Krishnaa Pandya on her graduation day

'I just tried' - Krishnaa defies doubters to attend Fitzwilliam

Krishnaa Pandya (2013) completed a Medical Studies (Preclinical) degree at Fitzwilliam, after self-belief encouraged her to apply to Cambridge.

What was your first experience of Fitzwilliam?
My school gave us a range of colleges they thought were appropriate. I was discouraged to apply to Cambridge to begin with, but I carried on with my application. I had never heard of Fitzwilliam before, but I remember reading the prospectus and I felt like this was the kind of college I would like. I applied on an absolute whim. The first time I went to Fitz was for my interview. I remember stepping into the grounds, through the Porters’ Lodge, walking up towards the Buttery and it just felt like home, the very first time. The whole atmosphere was very serene. It was a crisp December morning and it was beautiful. I could just see myself walking there as a student and I fell in love with it. I was so glad I applied. There’s a tranquillity about Fitzwilliam. It’s a little haven outside of the academic bubble. You can feel a little bit more relaxed, not as much of that Cambridge pressure. The people are so friendly. Everyone is so nice to each other. Everyone encourages people to do well and helps each other to be the best they possibly can be. That atmosphere is what it makes it feel like the perfect college.

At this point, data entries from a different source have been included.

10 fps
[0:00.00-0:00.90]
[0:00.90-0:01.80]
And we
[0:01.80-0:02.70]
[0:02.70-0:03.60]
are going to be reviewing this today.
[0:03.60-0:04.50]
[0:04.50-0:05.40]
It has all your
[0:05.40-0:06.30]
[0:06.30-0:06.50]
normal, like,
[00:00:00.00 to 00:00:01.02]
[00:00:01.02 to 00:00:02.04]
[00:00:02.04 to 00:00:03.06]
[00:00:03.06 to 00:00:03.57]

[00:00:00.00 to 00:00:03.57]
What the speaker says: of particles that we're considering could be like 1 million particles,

Why were you discouraged from applying?
I went to a grammar school in London. Compared to my peers at school, I didn’t do that well in my GCSEs, despite being above average for the country. When I did my AS Levels, I did a lot better in my maths and physics than biology and chemistry. My school said ‘if you were applying for engineering or maths at Cambridge, we wouldn’t say anything. The fact you want to do medicine, we would advise a safer option. We don’t think you’ll get in’. I went against their advice and I applied. I had an older cousin who went to Oxford and when I visited her I thought ‘I’d love to go to a place like this when I’m older’. That was in the back of my mind when I was applying to university and I said to myself ‘you don’t know unless you try… you don’t want to look back in 50 years’ time and think what if?’ So I said ‘I’m just going to do it. I believe in myself enough to go for it’. I had the support of family and friends who said ‘go for it’.

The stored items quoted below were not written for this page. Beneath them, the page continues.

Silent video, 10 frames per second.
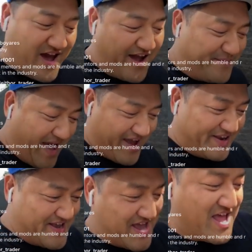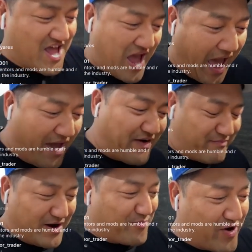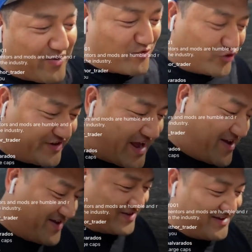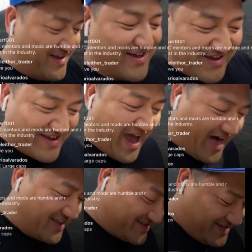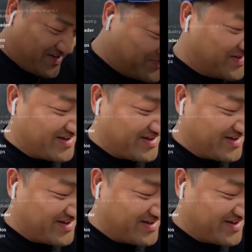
Hey, man, if I'm going to break a rule today, Alex.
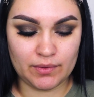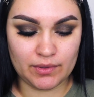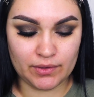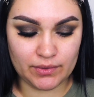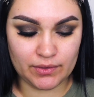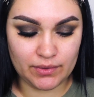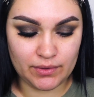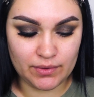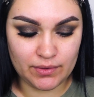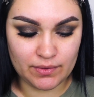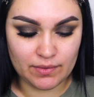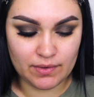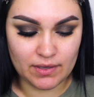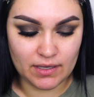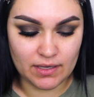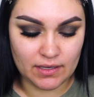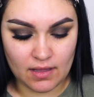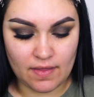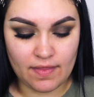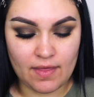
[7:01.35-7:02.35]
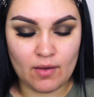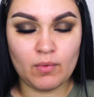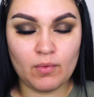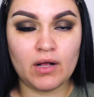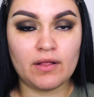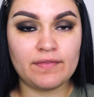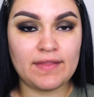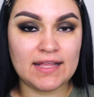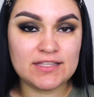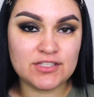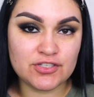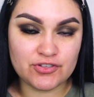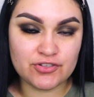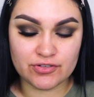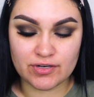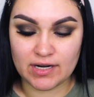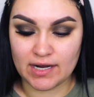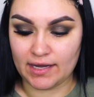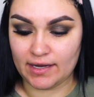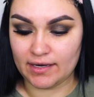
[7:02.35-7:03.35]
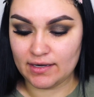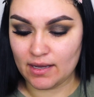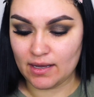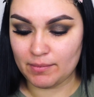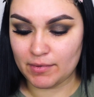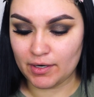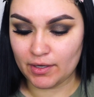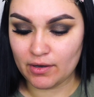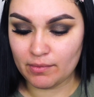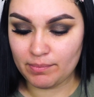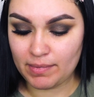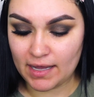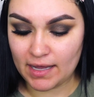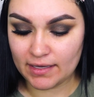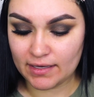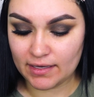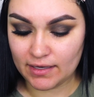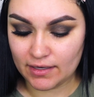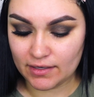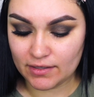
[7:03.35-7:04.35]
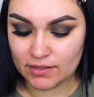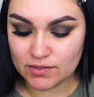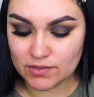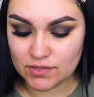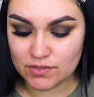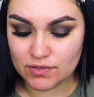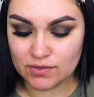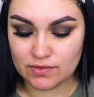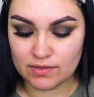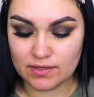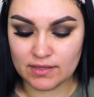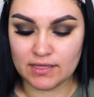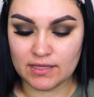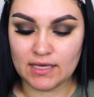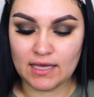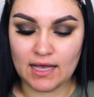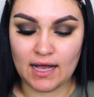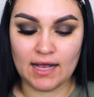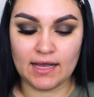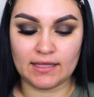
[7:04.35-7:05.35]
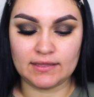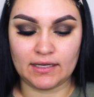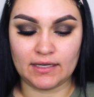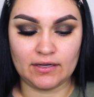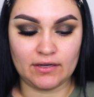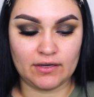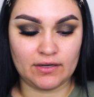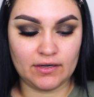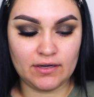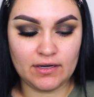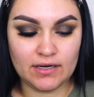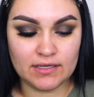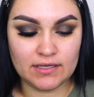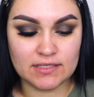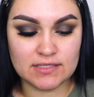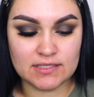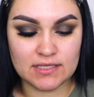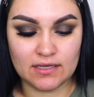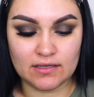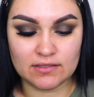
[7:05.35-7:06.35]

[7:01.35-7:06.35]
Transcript: glue, and then while that's drying, I'm gonna go back into the eyeliner, and it's the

How do you think that experience has changed your school’s position?
The administrative staff were a bit surprised and a bit reluctant to say congratulations. It was a very hushed ‘well done’ as I was filing out of assembly. My subject teachers were great and helped me get the grades. I hope it has changed their opinion. I went back after first year of university and my biology teacher said she still uses me as an example of someone who got a C in her biology coursework and ended up getting an A* and going to Cambridge. Whenever I go back to school I do some mock interviews and help with personal statements. I tell all the girls ‘if you want to apply, go ahead and apply – use your self-belief’.

How did your preclinical medicine course go and your career progress after Fitzwilliam?
Preclinical years were fantastic. I went on to carry on my medical studies at Imperial College, London and I have just graduated. I’m going on to start my medical work at Bedford. It’s all very new and exciting. 

You posted on Twitter about the Access and Widening Participation Conference (on 14 September) – what are your thoughts on it?
I know a lot of people who ended up not applying to Cambridge and I felt so sad for them because they could have done so well there. A lot of it was because of a lack of access in schools. That’s something very personal to me. Being told you can’t do something and then going on to prove them wrong, just inspires me to tell people to give it a try. I remember bumping into some girls from the year below me at school on the train. They asked ‘how did you do it?’ and I said ‘I just tried’. It just takes a little motivation. Give it a go. What’s the worst that can happen?